ReversingLabs SDK Cookbook changes

Improvements

  • Scenarios and Workflows notebooks:

    • Added the download_advanced_search_matches_a1000.ipynb, download_advanced_search_matches_titaniumcloud.ipynb, download_yara_retro_matches_a1000.ipynb and download_yara_retro_matches_titaniumcloud.ipynb notebooks.
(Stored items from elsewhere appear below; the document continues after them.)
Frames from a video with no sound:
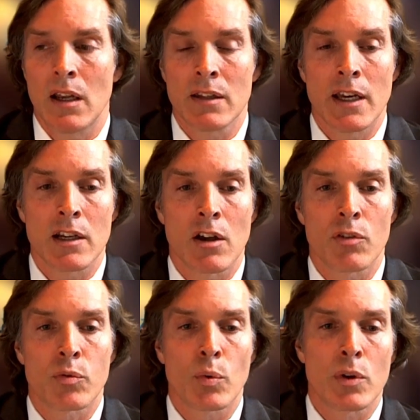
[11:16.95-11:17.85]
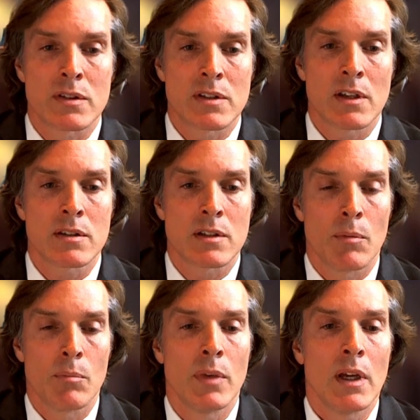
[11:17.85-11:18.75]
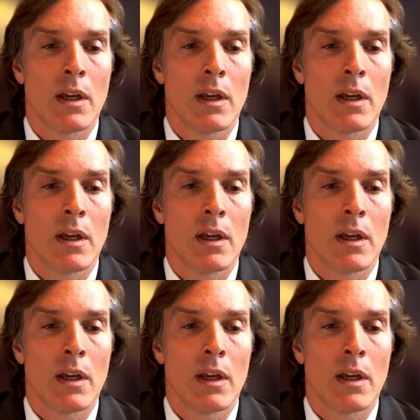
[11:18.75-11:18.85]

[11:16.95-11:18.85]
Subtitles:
and let it go through the system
  • Command line tools and scripts:

    • Added the cyber_defense_alliance.py command line tool.

2.9.0 (2025-03-31)

Improvements

  • advanced module:

    • Created a new module called advanced. This module will hold various actions and scenarios that include multiple platforms and APIs.
    • The AdvancedActions class was moved from the ticloud module into advanced.
    • The SpectraAssureScenarios and SpectraAssureClient enable the user to perform actions that combine the ReversingLabs Spectra Assure platform with TitaniumCloud and A1000.

  • The user agent string now also carries the class and method name.

ReversingLabs SDK Cookbook changes

Improvements

  • TitaniumCloud notebooks:

    • The taxii_ransomware_feed.ipynb notebook was replaced with taxii_feed.ipynb.

  • Scenarios and Workflows notebooks:

    • Added the advanced_search_using_network_indicators.ipynb notebook.

Starting with ReversingLabs SDK version 2.8.0, the ReversingLabs SDK Cookbook project's release cycle and versioning are closely tied to this project.
This changelog will also be keeping track of changes made to the ReversingLabs SDK Cookbook project.